オルフェウスはそれを詳しく見るととある部分だけ空白だった。その空白の上を見ると何か文字が書かれておりオルフェウスはそれを読んだ。
「えーと何々……【迷宮の名称と階数、場所の設定をします。この石板の空白部分に横書きで迷宮名、階数、場所の順で記入してください。なお迷宮名は後でも変更できます。】だと?面倒なことをしてくれやがるぜ。迷宮の名前は俺の名前にちなんでフェウスの洞穴でいいだろ。階数は1万と書きたいが怪しまれないように地下100階だな。場所は魔王城から近いと部下どもに捕まる可能性も否定出来ないしな。どっか遠い場所とでも書いとくか」
ブツブツ言いつつもカリカリと音を立て自分の爪で記入し終えると石板から記入しろの部分が消えて代わりに【記入完了しました。迷宮を創ります。しばらくお待ちください】と書かれ、揺れが起こった。
「どんな迷宮になったか楽しみだ。くくく……」
そして石板の文字が代わり、石板にはオルフェウスの世界文字でこう書かれていた。
【迷宮名 フェウスの洞穴】
【迷宮主 オルフェウス】
【階数 地下100】
【場所 日本国内のマンホールの下】
【魔物 ナシ】
【報酬 未設定】
オルフェウスは日本国という言葉が気になり、余程の小国なのか、あるいはギアロードが産まれる前、太古に存在した国なのか訳が分からず首を傾げた。

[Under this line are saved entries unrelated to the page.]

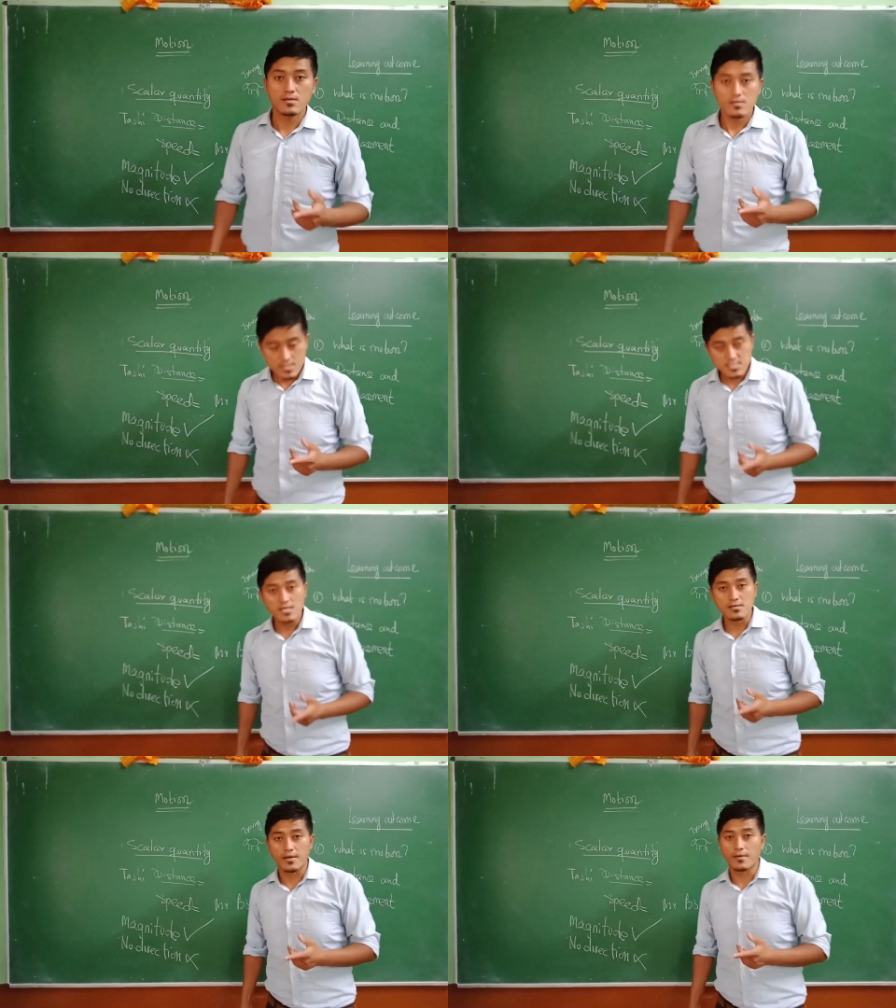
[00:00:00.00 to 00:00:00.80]
Is
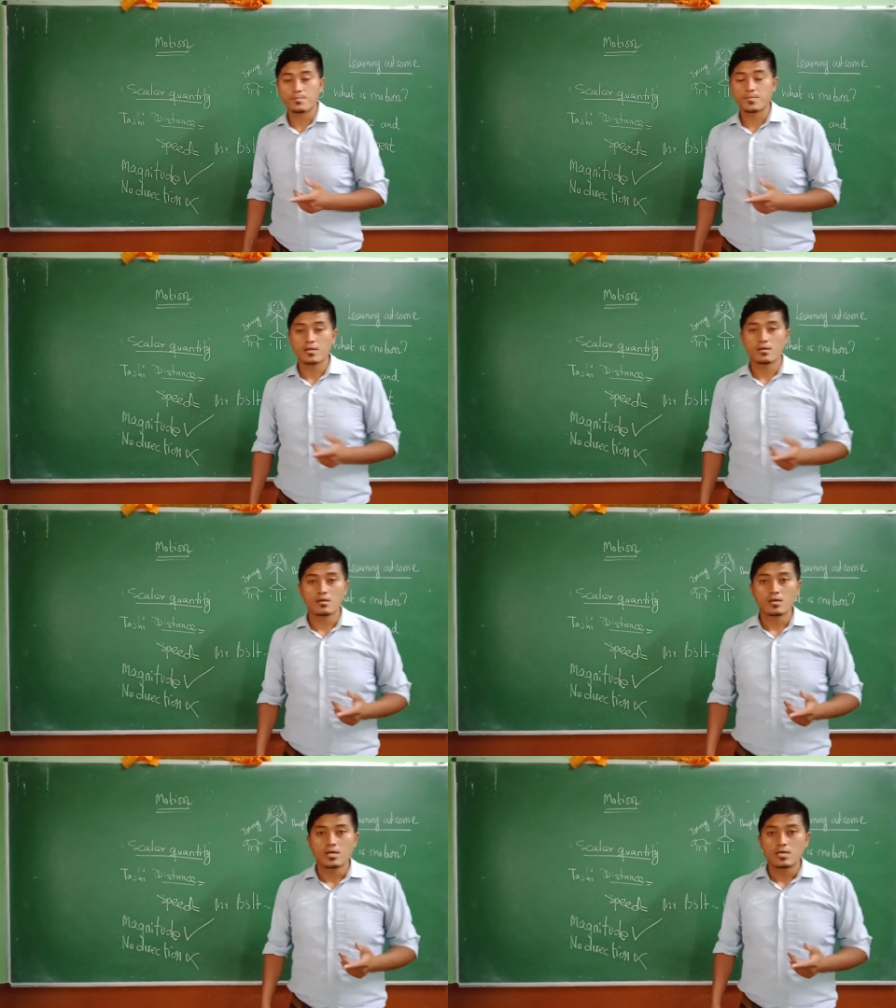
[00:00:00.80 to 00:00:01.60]
that clear?
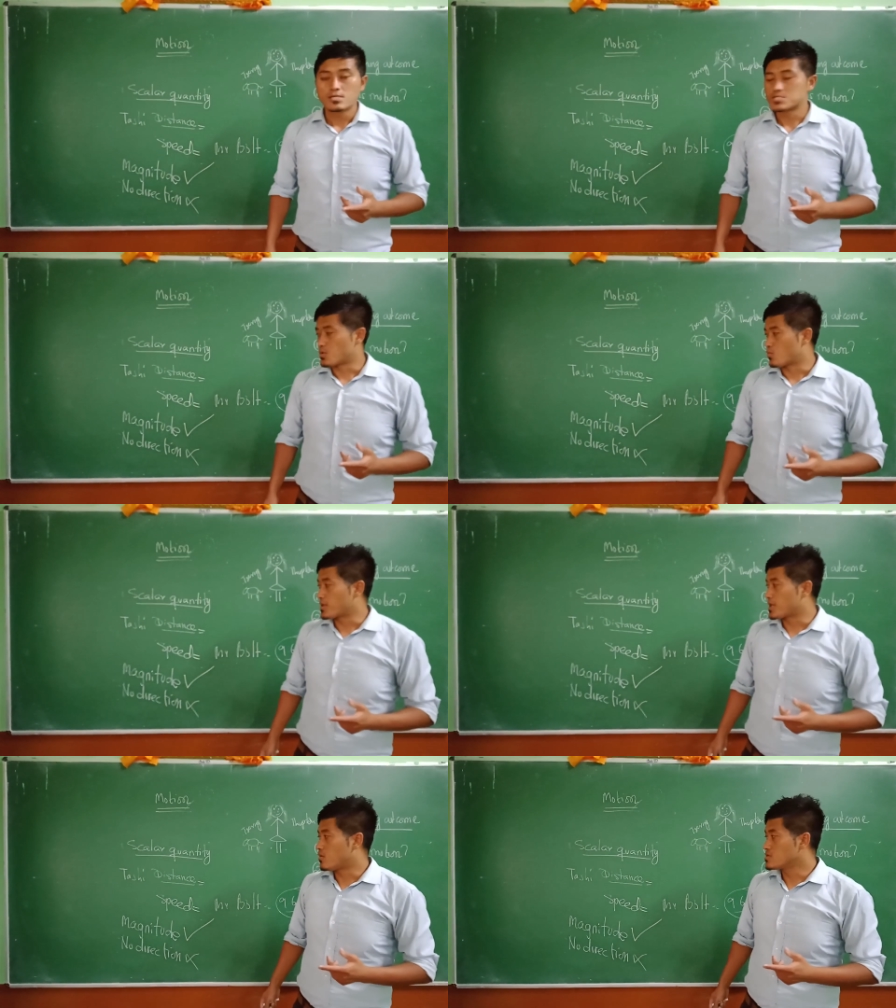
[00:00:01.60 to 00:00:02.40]
So we
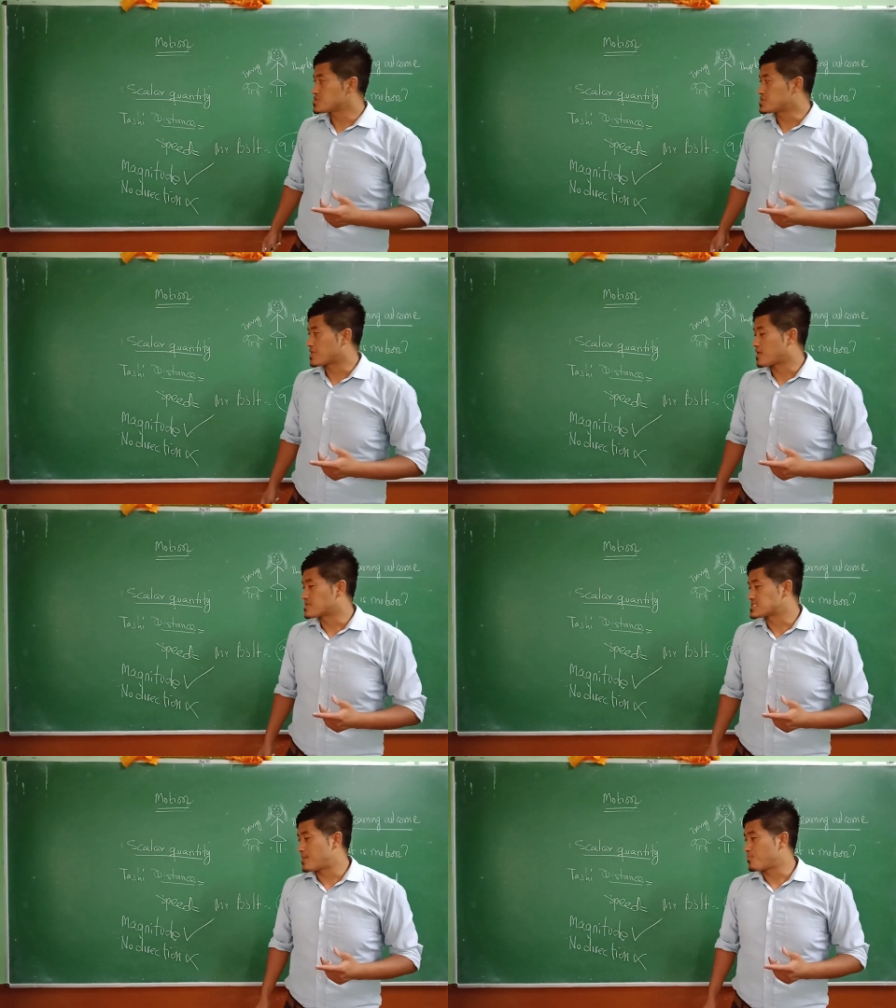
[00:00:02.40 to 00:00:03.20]
can also take the
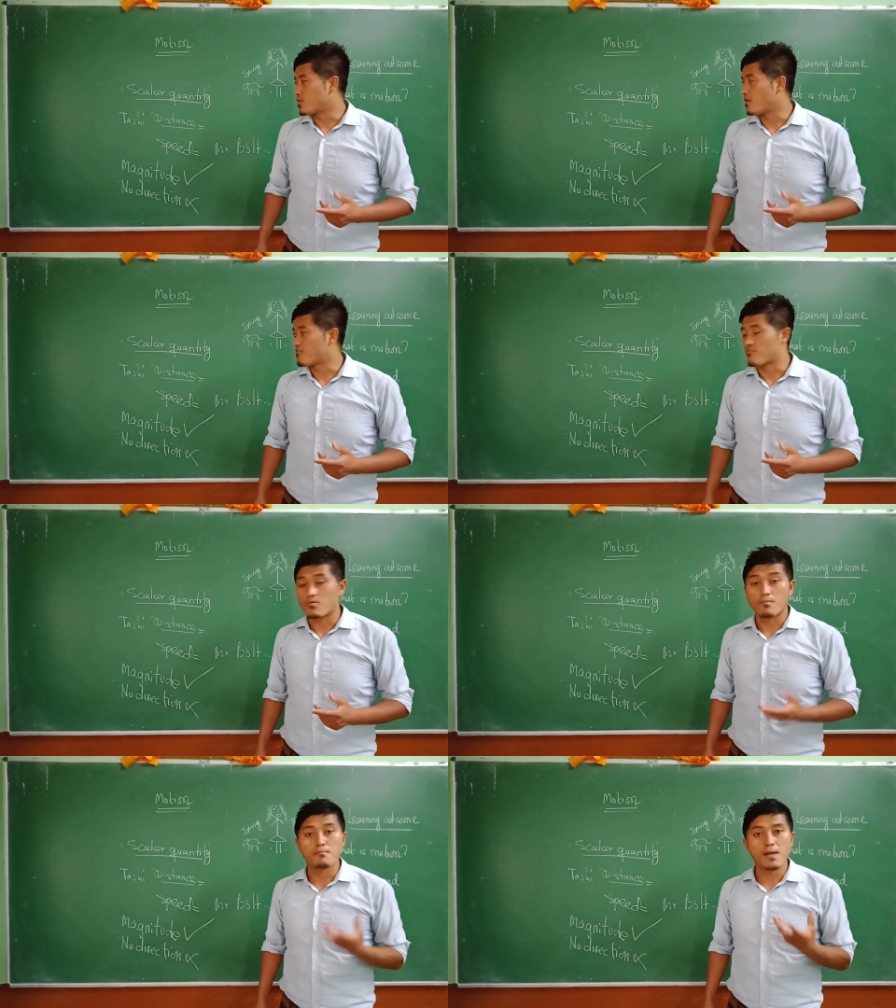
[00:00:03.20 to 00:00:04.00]
example
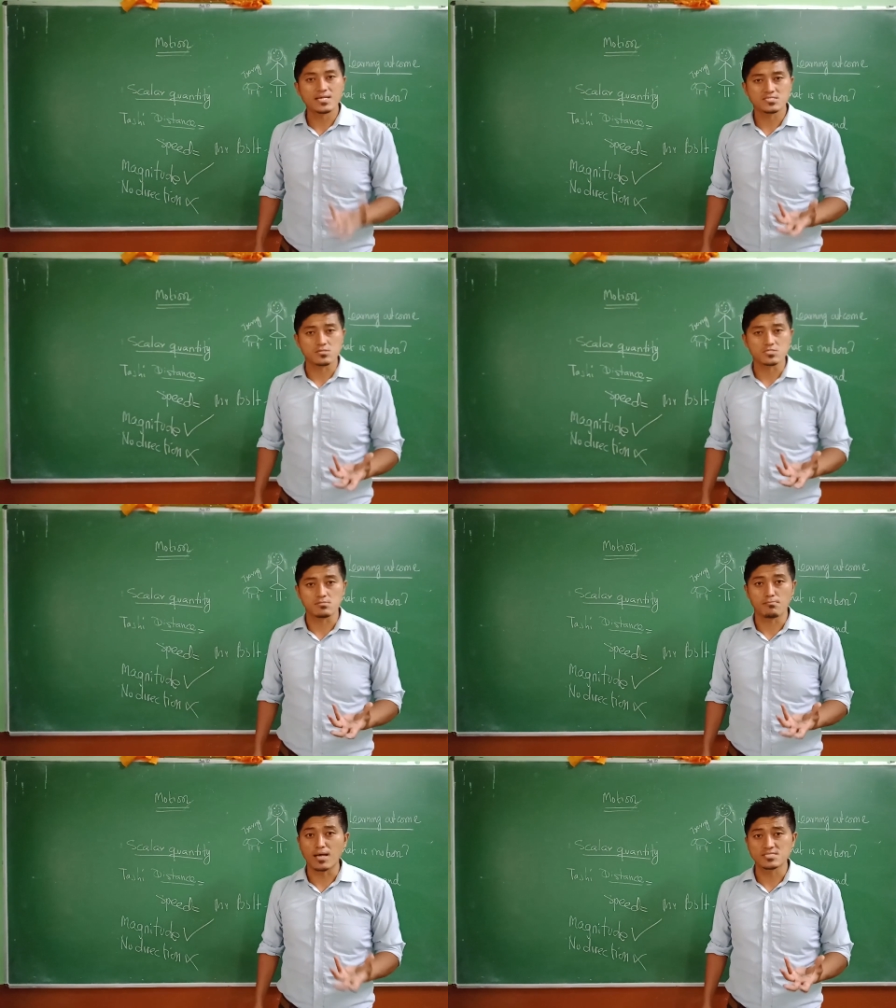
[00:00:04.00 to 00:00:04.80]
of mass or
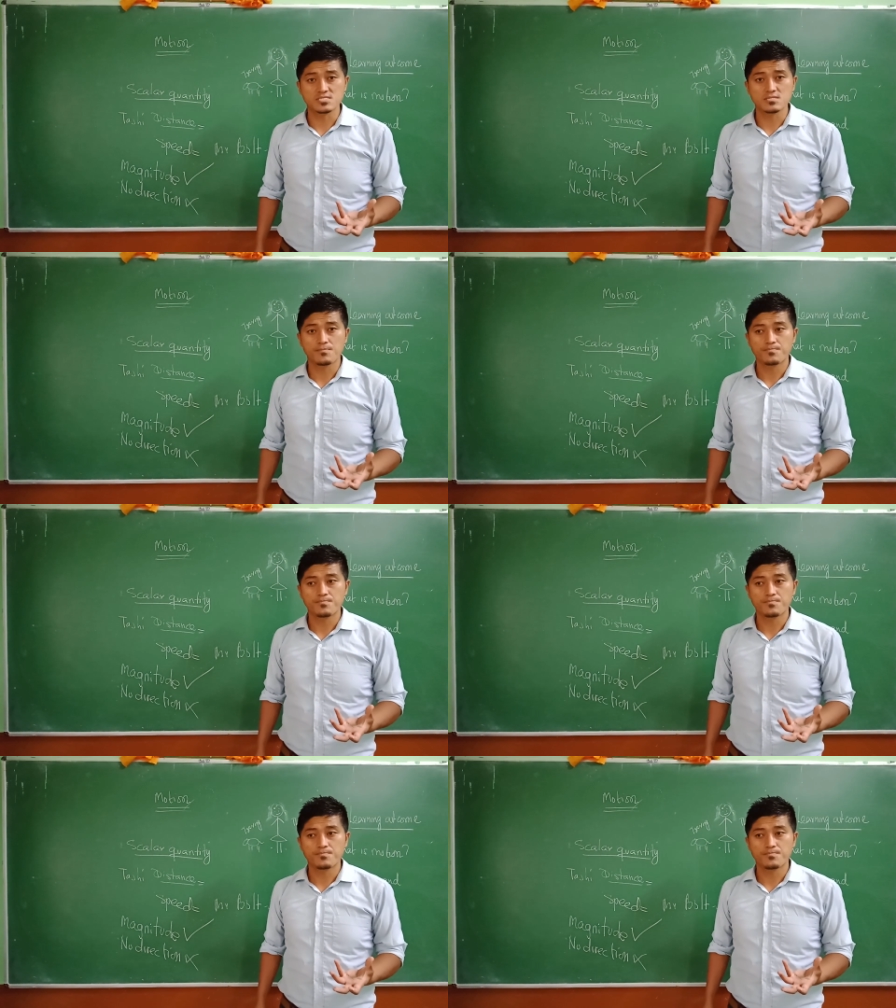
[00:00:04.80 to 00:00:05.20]
some mass.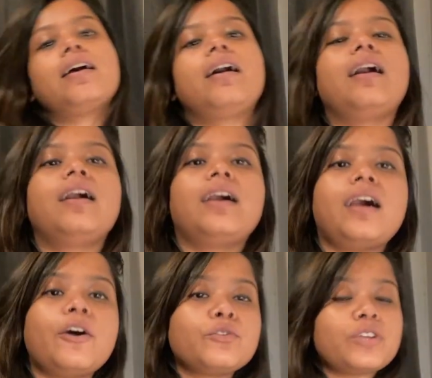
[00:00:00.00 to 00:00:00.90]

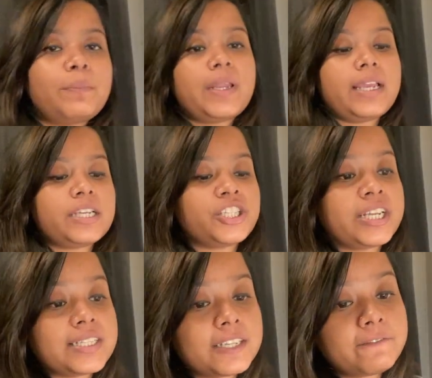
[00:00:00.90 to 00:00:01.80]
how to apply a
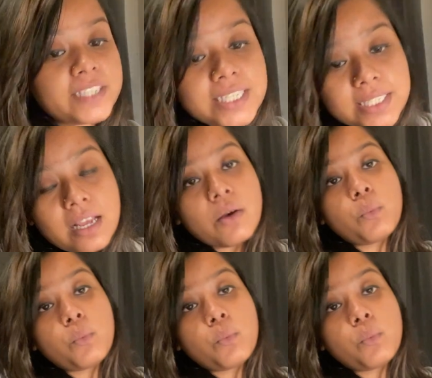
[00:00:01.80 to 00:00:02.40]
Schengen visa,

「場所を適当に設定しすぎたか? まあいい、外に出たらわかる話だ。」
しばらく考え、オルフェウスは迷宮から出ようとした。
「……? 妙だな。こんな鉄の蓋は設定していないはずだ」
その蓋は鉄で出来ており丸く、一般人が持つにしては重いと感じるくらいだ。その上チェーンもあり上から入るには障害となるだろう。
「よっ……!」
だがオルフェウスには何の問題もない。オルフェウスはチェーンを千切り、二度と戻らないようにすると蓋を押して地下迷宮から出るとオルフェウスが見たのは別世界だった。
「なんだこりゃ……?」
蓋の周りにあったのは石の壁に完璧なまでに舗装された石らしき道、オルフェウスの目線の先の石の道を走る鉄の塊、大きさこそ魔王城には及ばないが貴族級の質の家がゴロゴロある。どう考えても異常だった。
「……」
オルフェウスは目の前にある蓋をそっと閉じ、地下迷宮へと潜った。
オルフェウスはこれまでの経験上、色々な幻術を見せられたがあれは間違いなく本物だった。
「おいおい……冗談じゃねえぞ? 異世界なんてよ」
それ故にオルフェウスは異世界だと理解してしまった。オルフェウスは若いが頭が柔軟である。そうでもなければ歴代最強の魔王を倒すには無理がありすぎる。
オルフェウスは魔法石板を何度も確認するが
【場所 日本国内のマンホールの下】
と書かれていた。
「くそ!こうなったら書き直すまでだ!」
オルフェウスが爪を立てその部分だけを削る。
【場所 日本国内のマンホールの下】
しかしオルフェウスの努力も虚しく何度もやってもそのままだった。
「うがぁーっ!!」
オルフェウスは魔王であるがそれ以前に子供である。それ故に石板に八つ当たりとして何度も蹴飛ばすが何の意味もなさなかった。
「ならば転移魔法だ!」
オルフェウスは魔法陣を作り出しせめて自分だけでも元の場所に戻ろうと考えるが失敗した。
「くそ!!」
オルフェウスは舌を打ち、冷静になり考える。
「もともとあの書類が嫌でここに来たんだ。贅沢など言ってられんな。あの書類の量に比べればここが異世界など大したことはない。むしろ好都合だ。明日考えよう」
オルフェウスは諦め、地下へと潜り、熟睡してしまった。
数年後…地下迷宮ブームが起こり資格すらも出来ることは誰も予測出来なかった。